Task directions >> Which lines of the material contain the word "frames"? Show each one.

Material provided >>
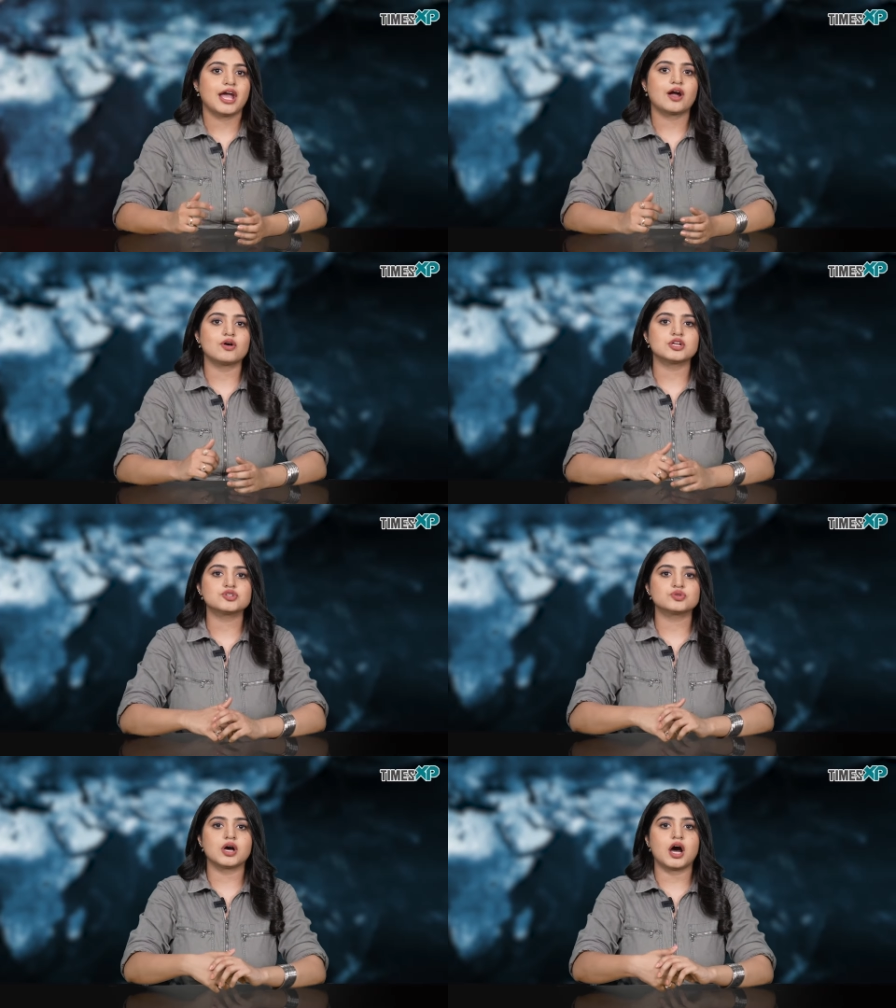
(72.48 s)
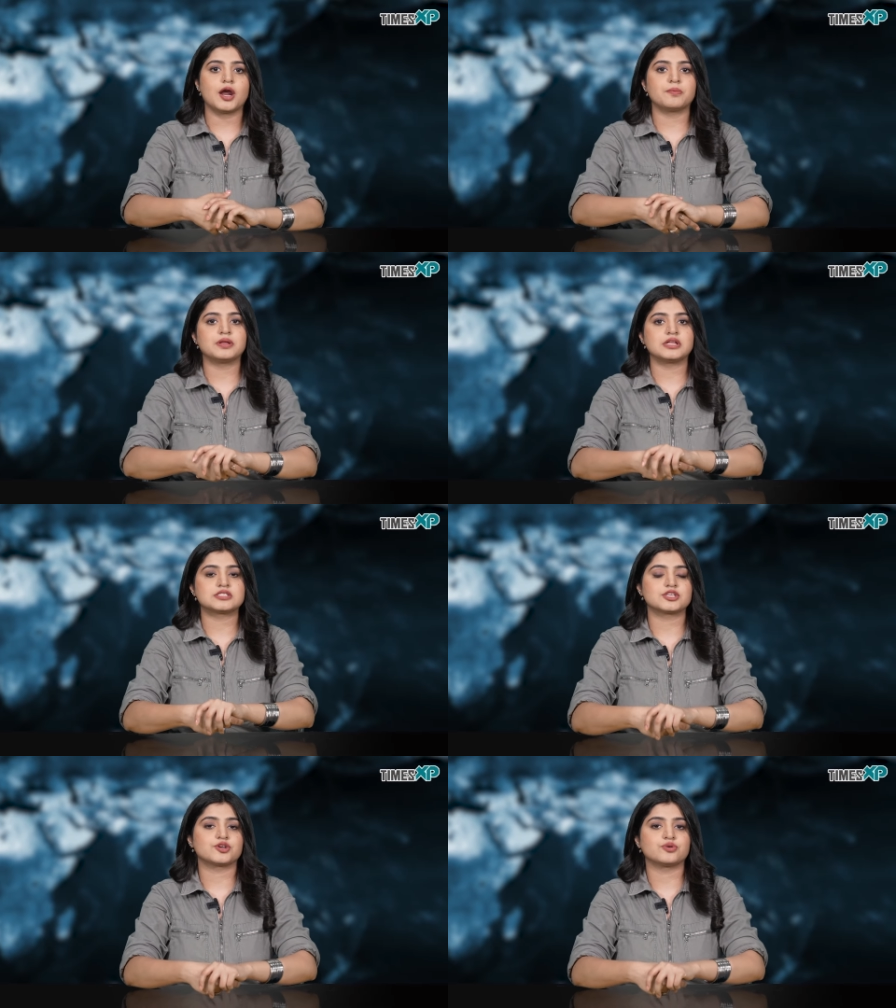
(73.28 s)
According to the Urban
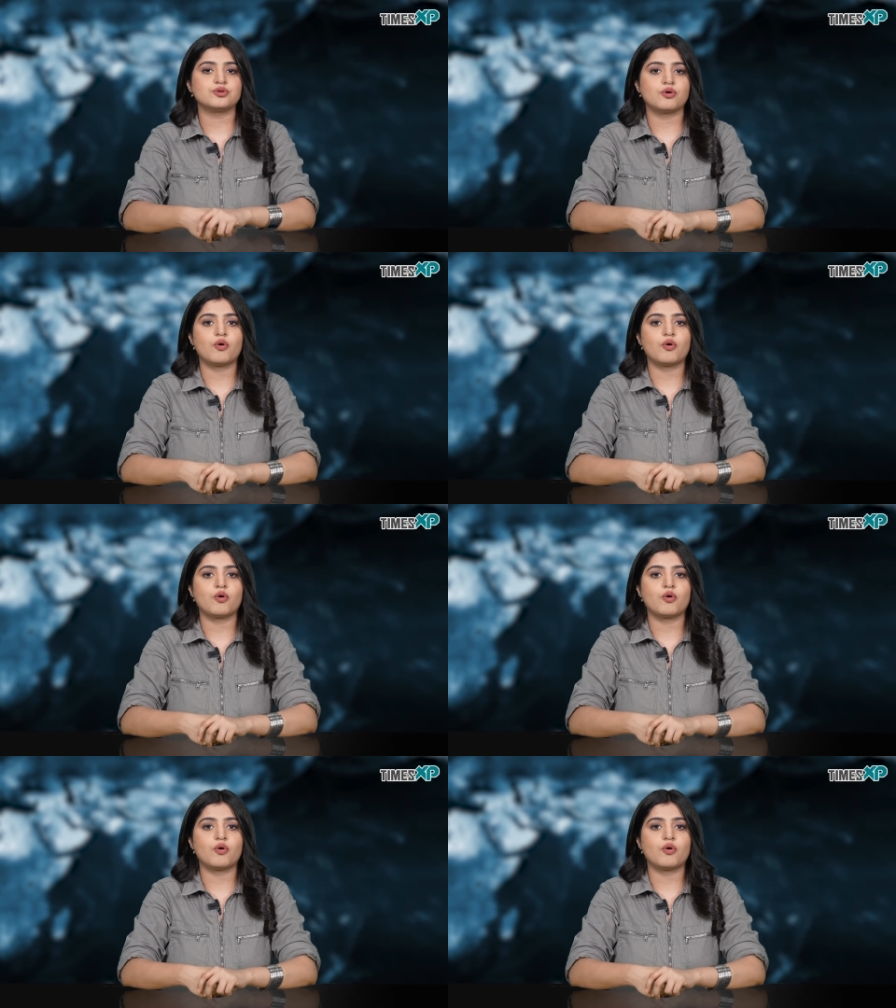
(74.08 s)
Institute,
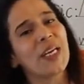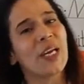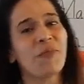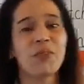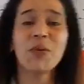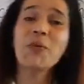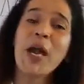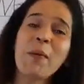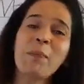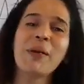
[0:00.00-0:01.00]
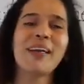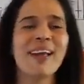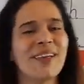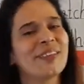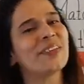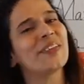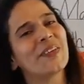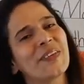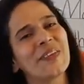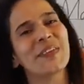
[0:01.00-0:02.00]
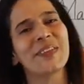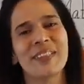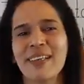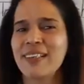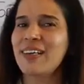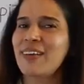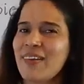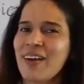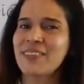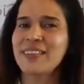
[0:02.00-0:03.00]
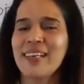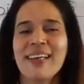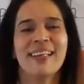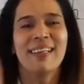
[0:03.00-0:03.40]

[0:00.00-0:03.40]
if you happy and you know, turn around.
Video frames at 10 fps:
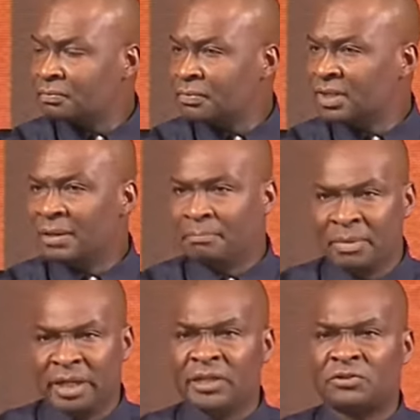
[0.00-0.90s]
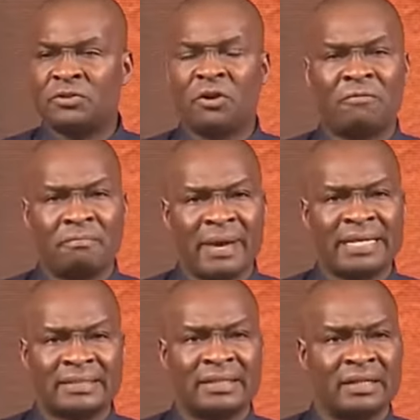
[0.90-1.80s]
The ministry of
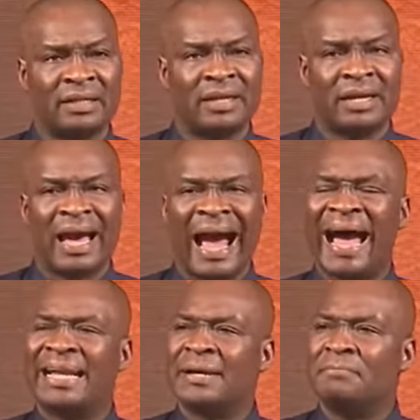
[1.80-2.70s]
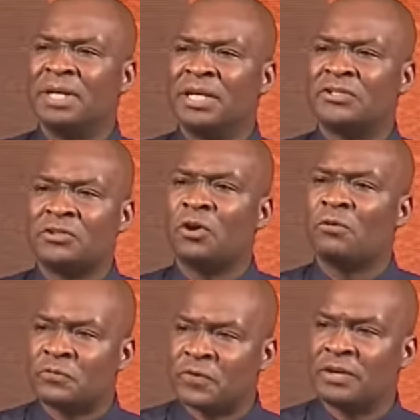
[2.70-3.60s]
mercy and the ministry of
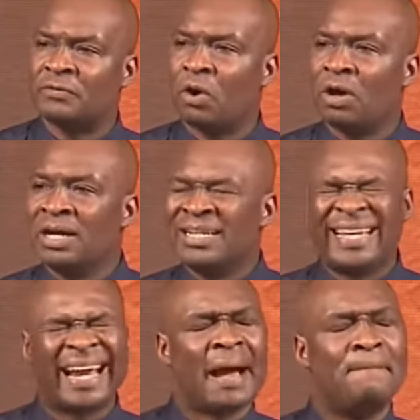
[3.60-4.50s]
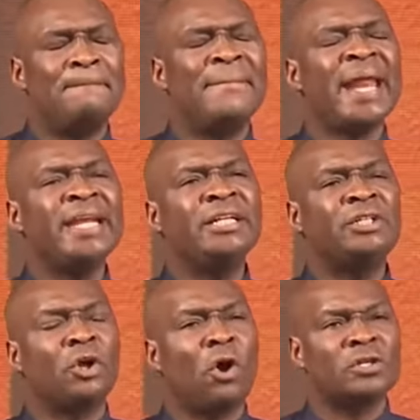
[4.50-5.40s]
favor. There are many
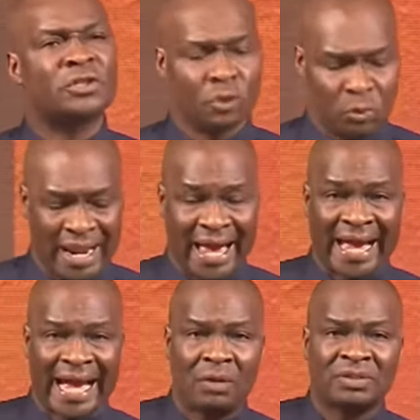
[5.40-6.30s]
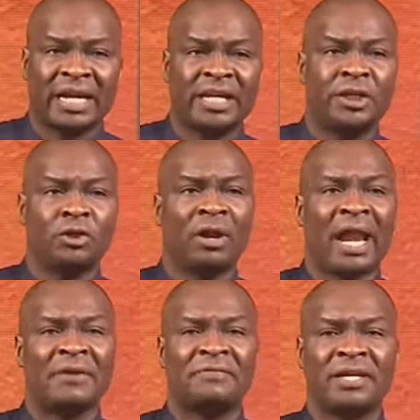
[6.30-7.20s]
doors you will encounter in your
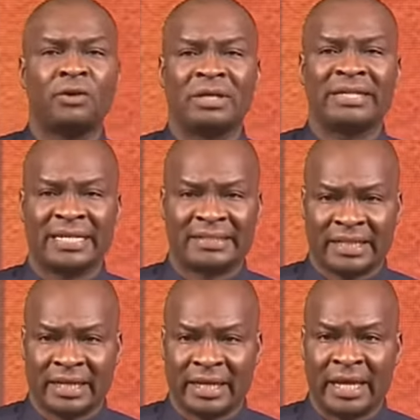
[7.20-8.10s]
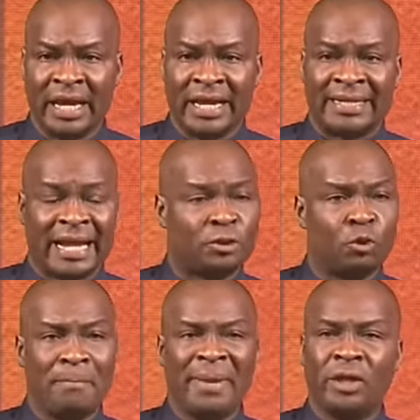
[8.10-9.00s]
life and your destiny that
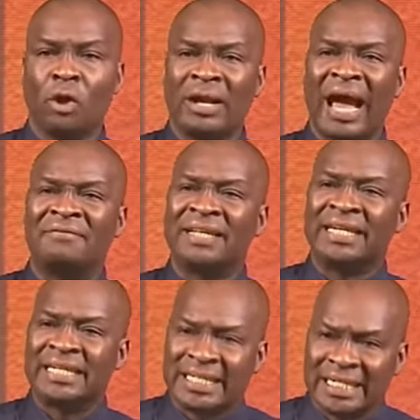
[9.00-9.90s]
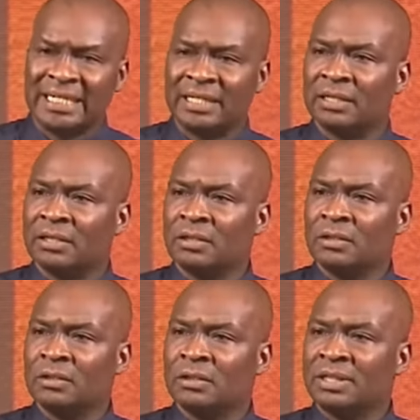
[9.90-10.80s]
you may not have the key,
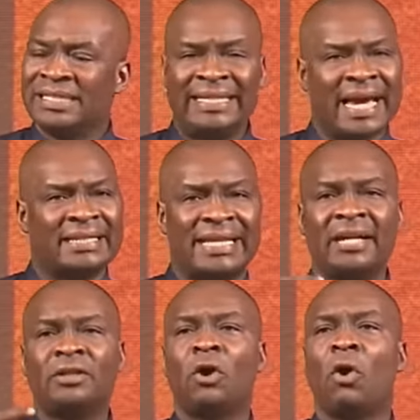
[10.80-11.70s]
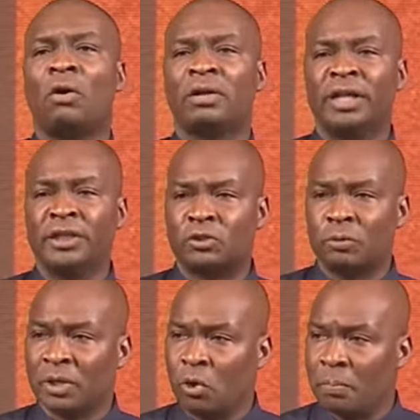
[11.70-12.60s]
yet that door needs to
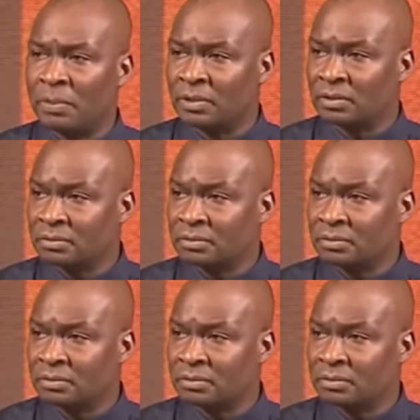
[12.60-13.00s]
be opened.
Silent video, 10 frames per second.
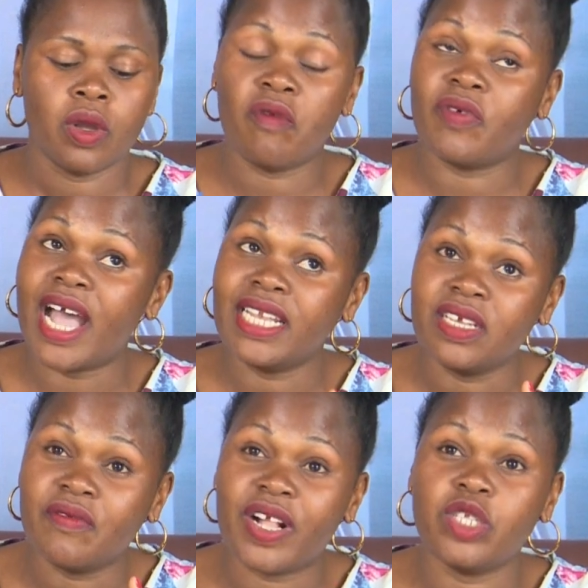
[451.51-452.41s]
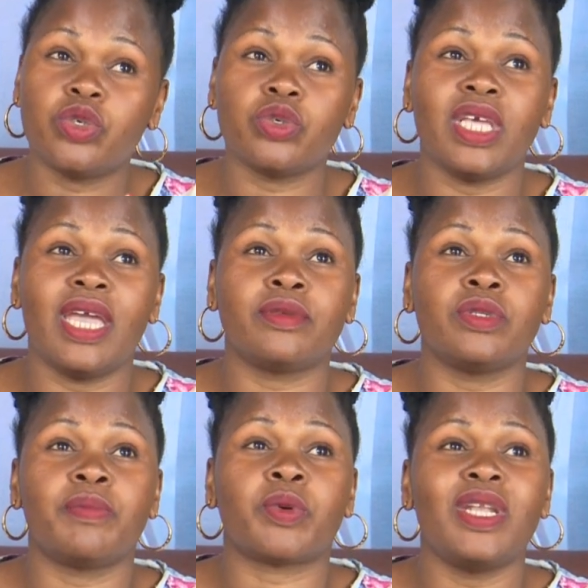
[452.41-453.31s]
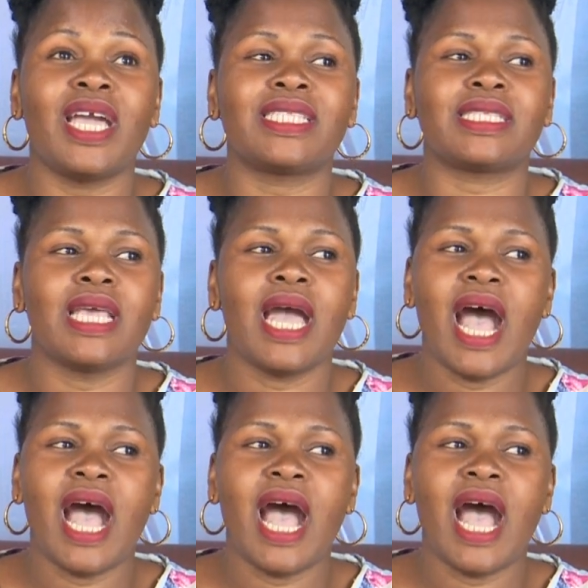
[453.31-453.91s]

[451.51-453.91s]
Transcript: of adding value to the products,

Response area >>
Video frames at 10 fps:
Silent video, 10 frames per second.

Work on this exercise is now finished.